Darwin Cameron wrote:Grow potatoes and eat them, grow fruit and eat it, grow grain and vegetables and eat them. Problem solved, People fed. You gotta be really pessimistic and lacking in knowledge of Nutrition and calorie counting to believe something like that.



I did eat vegan and gluten-free with a balanced diet for 1 year. I have quite a lot of this "nutrition knowledge", and I get ill on the diet you propose. More and more people see that all type of sugar including starch lead to many health issues, according to the genetic of the person. In my case, it is leading me to diabetes.

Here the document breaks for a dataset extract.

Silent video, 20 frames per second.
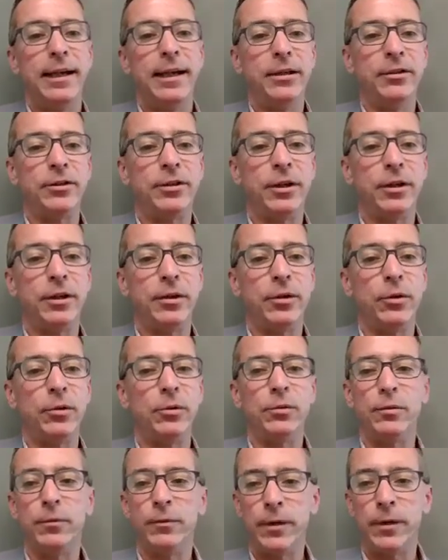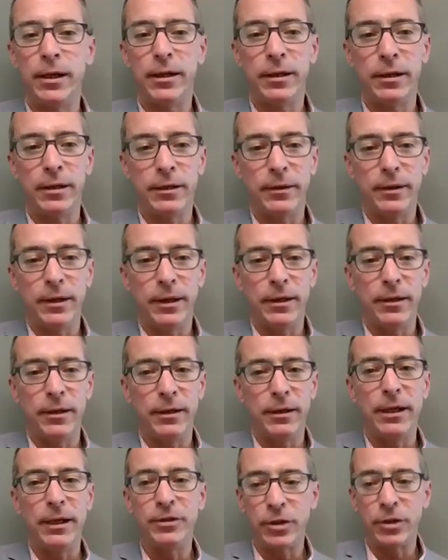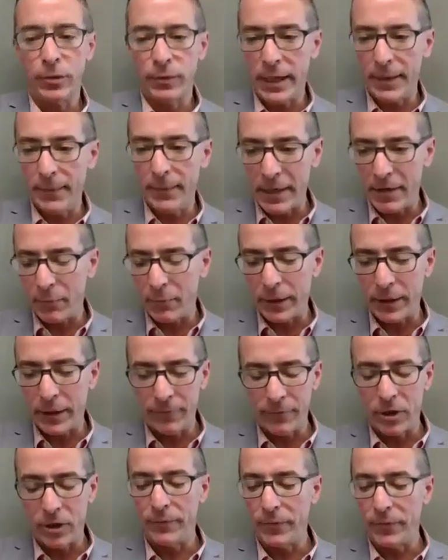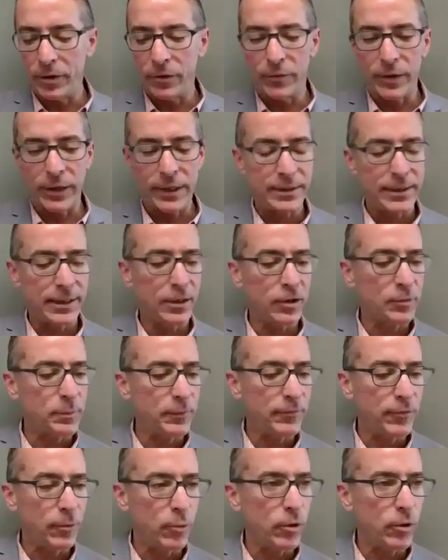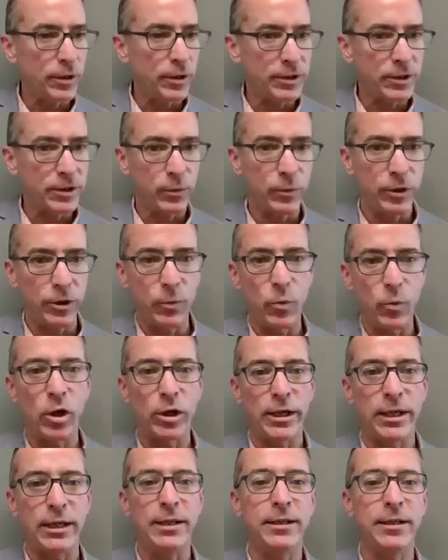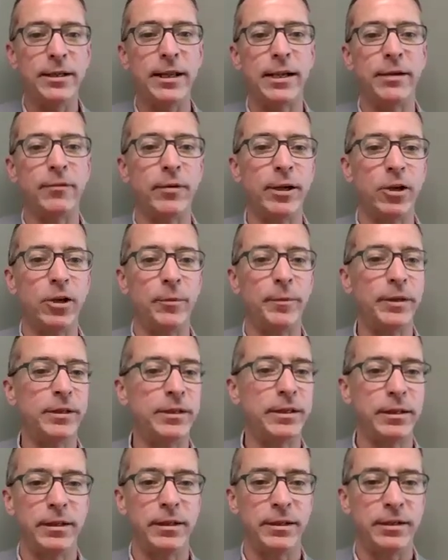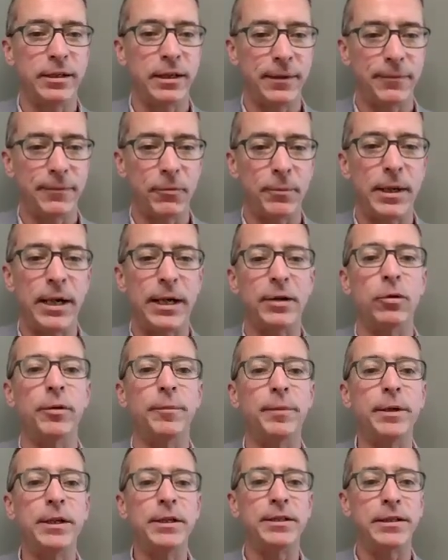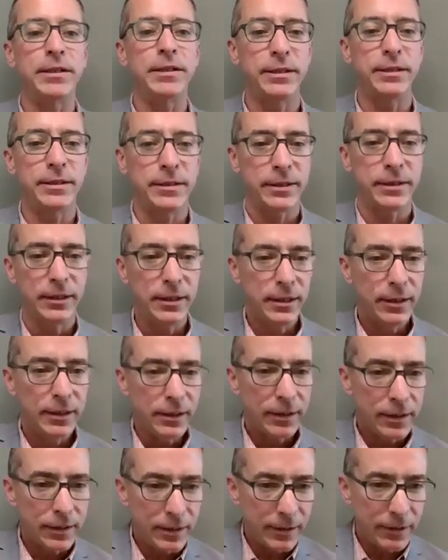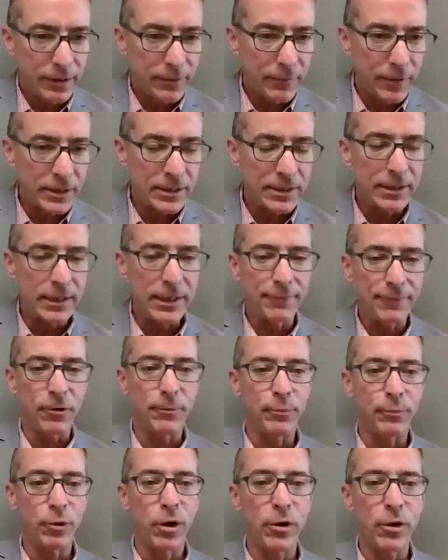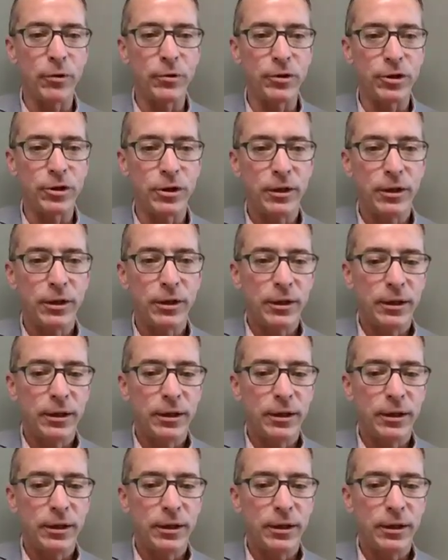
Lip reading: And so Amy and I've been involved at direct sales before. And so when you walk into that realm, it's a different model of business. It's a different approach.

No need to give the animals so much grains and stuff that we could be eating.



I TOTALLY AGREE.
Animals must be grass fed. Or whatever is their normal diet, including insects.
And I would not eat these "grains and stuff" either!

Don't grow so many animals.



Just read more in the greening desert forum, about the fact they the world need to grow MORE animals.

Let them be free like you are.



Right, and when we grow crops, we want to keep animals from eating them, so kill them or keep them away with fences etc.
Free animals in many places just get eaten by lions, wolves, tigers, leopards...
Free animals just eat each others.
And I do not think so much I am that free anyway...

Im always completely baffled by the Vegetarianism can never be a global solution argument.



I maintain that this is a personal solution IMO. Just also see
1) Geography: some places can feed animals (who feed men) and cannot produce grain or starchy crops. The reasons are desert, snow, mountains, rocky areas, poor tropical soils that must stay covered with trees...

2) Genetics and health issues: we are not equal.

I totally agree with Allan Savory about the necessity to rely more on animals. If some people just want to eat dairy and eggs, fine.